Thursday, March 24, 2011 - 1:22 PM

French foreign minister Alain Juppé to reporters in Paris on Thursday: "The destruction of Qaddafi's military capacity is a matter of days or weeks, certainly not months."
American defense secretary Robert Gates to reporters in Cairo on Wednesday: "I think no one was under any illusions that this would be an operation that would last one week or two weeks or three weeks."
This is gonna get real interesting real soon. The Americans plan to get out and say it is gonna last. The French are supposed to keep it going, but say it isn't.
You're my best news source for this development. Do you have any predictions for how this works out?
These guys have cards they aren’t showing
These guys have cards they aren’t showing at the table. No matter what the outcome in the end, there is going to be uncertainty in Libya, and there will be an even greater flow of refugees to European countries bordering the Mediterranean from not just Libya, but former guest workers that see no livelihood in returning to their native homes in the region.

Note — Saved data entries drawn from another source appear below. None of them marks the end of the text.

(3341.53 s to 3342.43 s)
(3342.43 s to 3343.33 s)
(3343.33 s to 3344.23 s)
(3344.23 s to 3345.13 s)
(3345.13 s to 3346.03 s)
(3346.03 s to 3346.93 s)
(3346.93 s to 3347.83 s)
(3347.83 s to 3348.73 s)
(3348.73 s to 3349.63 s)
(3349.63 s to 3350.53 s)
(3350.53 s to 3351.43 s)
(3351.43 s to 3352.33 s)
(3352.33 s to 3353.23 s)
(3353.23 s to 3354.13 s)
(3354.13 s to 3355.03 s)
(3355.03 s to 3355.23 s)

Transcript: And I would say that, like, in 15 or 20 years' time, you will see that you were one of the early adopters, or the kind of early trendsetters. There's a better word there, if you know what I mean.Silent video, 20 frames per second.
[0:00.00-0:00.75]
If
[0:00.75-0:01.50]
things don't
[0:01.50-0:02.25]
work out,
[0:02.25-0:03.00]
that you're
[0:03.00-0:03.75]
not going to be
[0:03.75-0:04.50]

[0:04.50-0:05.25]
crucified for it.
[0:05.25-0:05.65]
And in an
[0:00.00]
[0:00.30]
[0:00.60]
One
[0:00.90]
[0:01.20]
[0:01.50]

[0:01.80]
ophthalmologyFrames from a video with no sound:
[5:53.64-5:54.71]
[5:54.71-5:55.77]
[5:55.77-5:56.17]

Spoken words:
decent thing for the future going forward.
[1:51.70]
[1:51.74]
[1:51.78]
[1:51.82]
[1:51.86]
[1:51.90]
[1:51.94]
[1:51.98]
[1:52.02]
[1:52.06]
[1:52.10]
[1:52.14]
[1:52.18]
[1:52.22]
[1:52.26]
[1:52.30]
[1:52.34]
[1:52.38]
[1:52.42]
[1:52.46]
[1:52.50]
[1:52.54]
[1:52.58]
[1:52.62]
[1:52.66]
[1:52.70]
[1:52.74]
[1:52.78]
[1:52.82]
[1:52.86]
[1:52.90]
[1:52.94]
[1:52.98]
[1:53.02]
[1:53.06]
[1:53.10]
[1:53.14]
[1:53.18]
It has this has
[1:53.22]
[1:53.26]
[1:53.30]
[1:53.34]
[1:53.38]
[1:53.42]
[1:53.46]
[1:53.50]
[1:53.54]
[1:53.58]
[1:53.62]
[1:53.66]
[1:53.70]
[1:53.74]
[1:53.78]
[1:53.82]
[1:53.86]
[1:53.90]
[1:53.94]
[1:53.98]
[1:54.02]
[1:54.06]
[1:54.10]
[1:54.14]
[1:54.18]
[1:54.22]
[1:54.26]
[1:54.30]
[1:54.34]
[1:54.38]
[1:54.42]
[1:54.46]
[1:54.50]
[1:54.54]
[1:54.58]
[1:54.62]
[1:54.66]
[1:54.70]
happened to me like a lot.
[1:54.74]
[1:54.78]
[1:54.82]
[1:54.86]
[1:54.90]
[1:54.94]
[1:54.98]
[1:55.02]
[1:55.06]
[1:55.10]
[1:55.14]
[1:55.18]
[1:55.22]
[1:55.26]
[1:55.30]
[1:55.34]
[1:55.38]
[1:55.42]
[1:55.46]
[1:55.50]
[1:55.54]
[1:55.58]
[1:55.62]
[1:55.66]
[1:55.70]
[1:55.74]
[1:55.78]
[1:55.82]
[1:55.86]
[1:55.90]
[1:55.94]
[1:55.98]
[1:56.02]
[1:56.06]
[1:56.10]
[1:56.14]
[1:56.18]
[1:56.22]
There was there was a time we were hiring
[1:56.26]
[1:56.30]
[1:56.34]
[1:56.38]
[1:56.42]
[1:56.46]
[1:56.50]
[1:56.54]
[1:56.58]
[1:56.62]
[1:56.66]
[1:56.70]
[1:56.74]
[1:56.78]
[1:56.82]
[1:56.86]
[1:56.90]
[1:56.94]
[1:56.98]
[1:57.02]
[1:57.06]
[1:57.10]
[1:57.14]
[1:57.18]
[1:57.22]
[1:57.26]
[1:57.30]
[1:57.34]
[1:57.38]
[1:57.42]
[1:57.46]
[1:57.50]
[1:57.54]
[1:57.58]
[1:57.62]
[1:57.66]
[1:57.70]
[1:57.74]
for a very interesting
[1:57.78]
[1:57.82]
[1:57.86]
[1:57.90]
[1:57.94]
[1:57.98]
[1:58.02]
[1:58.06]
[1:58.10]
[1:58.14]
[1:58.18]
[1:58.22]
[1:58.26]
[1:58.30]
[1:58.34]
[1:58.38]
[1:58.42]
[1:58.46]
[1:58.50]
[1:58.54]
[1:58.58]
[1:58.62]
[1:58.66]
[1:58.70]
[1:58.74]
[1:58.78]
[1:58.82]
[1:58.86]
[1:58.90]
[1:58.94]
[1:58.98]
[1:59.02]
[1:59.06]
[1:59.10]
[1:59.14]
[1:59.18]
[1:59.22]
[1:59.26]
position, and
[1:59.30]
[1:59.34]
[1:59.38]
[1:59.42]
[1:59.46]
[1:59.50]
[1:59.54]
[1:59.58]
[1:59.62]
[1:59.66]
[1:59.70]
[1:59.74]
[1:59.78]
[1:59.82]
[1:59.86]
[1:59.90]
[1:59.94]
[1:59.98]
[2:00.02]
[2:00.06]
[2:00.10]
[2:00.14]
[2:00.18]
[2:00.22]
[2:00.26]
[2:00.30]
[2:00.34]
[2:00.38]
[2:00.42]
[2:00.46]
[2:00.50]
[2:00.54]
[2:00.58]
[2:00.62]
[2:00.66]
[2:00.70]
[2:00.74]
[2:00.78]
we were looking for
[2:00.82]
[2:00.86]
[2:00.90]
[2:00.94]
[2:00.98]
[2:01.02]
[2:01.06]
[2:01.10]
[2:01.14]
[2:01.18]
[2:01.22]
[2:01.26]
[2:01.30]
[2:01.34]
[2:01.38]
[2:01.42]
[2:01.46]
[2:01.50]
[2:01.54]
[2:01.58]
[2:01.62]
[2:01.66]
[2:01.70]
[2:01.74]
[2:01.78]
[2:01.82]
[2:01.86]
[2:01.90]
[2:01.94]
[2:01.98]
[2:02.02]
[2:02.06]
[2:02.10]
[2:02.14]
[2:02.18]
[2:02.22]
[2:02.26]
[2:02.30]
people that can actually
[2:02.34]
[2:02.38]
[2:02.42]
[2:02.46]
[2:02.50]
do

This is a hot button issue in in France, and Sarko is sensitive to it with his upcoming reelection bid, because he knows he must contain the refugee flow within the confines of N. Africa and specifically Libya. Gates must surely know the grenouille along with the other EU countries will seek American help in setting-up, and administering mega refugee camps in the aftermath of this operation?
Gates additionally knows that Egypt cannot handle the problem of mass refugees, nor does it want to, having its own internal problems to contend with, and as a U.S. strategic partner in the Middle East, will seek help with a problem we acerbated, albeit for a noble cause perhaps.
Regardless, America’s involvement doesn’t end abruptly if this operation militaire wraps-up soon,. . .not by a long shot. . .and remember: a long shot is also the name of a guidance and range-extension package for dumb munitions. . .if you savvy?
While I have a whole host of reservations about America's Grand Middle East Adventure 2011: Libya, I think many opponents are spending far too much time searching for every hint of disunity from the allied partners and spinning it as disagreement. There are reasons enough to critique what the Obama Administration and our allies are doing without stretching the truth.
Here, the French minister is saying the "destruction of the Libyan Military" will takes days and weeks not months and he is accurate--the Libyan Air Force no longer functionally exists and given the current pace Ghaddafi's armoured forces are probably close behind.
As for Gates, he is talking about the "operation" which is a vague term but most likely refers to the overarching enforcement of the no fly zone etc. So there is no disagreement nor really any meaningful difference between the statements because they are talking about different things.
Still Could Use a Little of That Clarity or Now Your Messin'
Since they are pulling the timeline out of their tailpipes it is OK if they each have a different guess.
Guessing about our objectives and endstate is more of a problem. SECDEF needs to get clear guidance from President and if SECSTATE and the other Principals are in the room that ifseven better. They can have their say in front of God and everybody instead of sneaking over later. If CDR in Chief wants to bail that is fine too, a clear objective.
Allied Force is the template we use. It is not the exactly the same, Nothing is ever exactly the same. Allied Force took about 79 days. John Keegan is a smart guy, he was on TV every few days saying NATO was going to fail. GEN Wesley Clark just held NATOs feet to the fire and kept expanding the target list and grinding away. After 79 days Slobo and the Serbs finally folded. Keegan was on the tube the next day saying that warfare was changing than he thought and he needed to start keeping up better.
We need a clear objective. I don't think 5 week or 5 month time limit is an objective at all. I'd suggest thet getting the COL (like SLOBO) and his Family and henchmen out of power in Libya is that objective now. It is more important than vague deniability (handing off to another HQs).
Where deniability comes in the our guys on the ground providing rebels w weapons, and training, and ID-ing targets for JAC. All the NSC Genocide Folks, UN, Arab League, half of NATO are going to leave the building as we continue to grind on COLs' forces or as soon as someone gets compromised on ground. The ground guys can be CIA contractors if it makes you feel better. That is why support to rebels probably needs to go straight into East Libya instead of into Egypt, Egypt will be hard to keep on board.
Where we need run for the exits is when COL collapses and they are looking for a stability force. The same Nations that would get the refugees, need to provide the stability force to avoid the refugees. You con Saudis into paying the bill: hire pakistani mercs, Egypt, South Nato Nations to provide a teeny tiny figleaf stability force for 6 mos.
I was smiling when everyone was talking about various generals of various genders and how good they were at cooperating, team building etc.... In Panama the CINCSOUTH was a little too friendly w Manuel Noriega so when it came time to bring the hammer down they went looking for a sumbitch to do the job. They cast their eyes around and found GEN Max Thurman, I don't think he was that good at "cooperating and graduating" but they weren't looking for that.
This is going to get interesting?
Didn't it get interesting enough when we bust out of the gates with no plan?
well, I personally will listen to the guy who has so much more experience with every aspect of military/ conflict leadership than the other that it's almost sad. Bob Gates is to be listened to. French Foreign Minister...meh, not so much.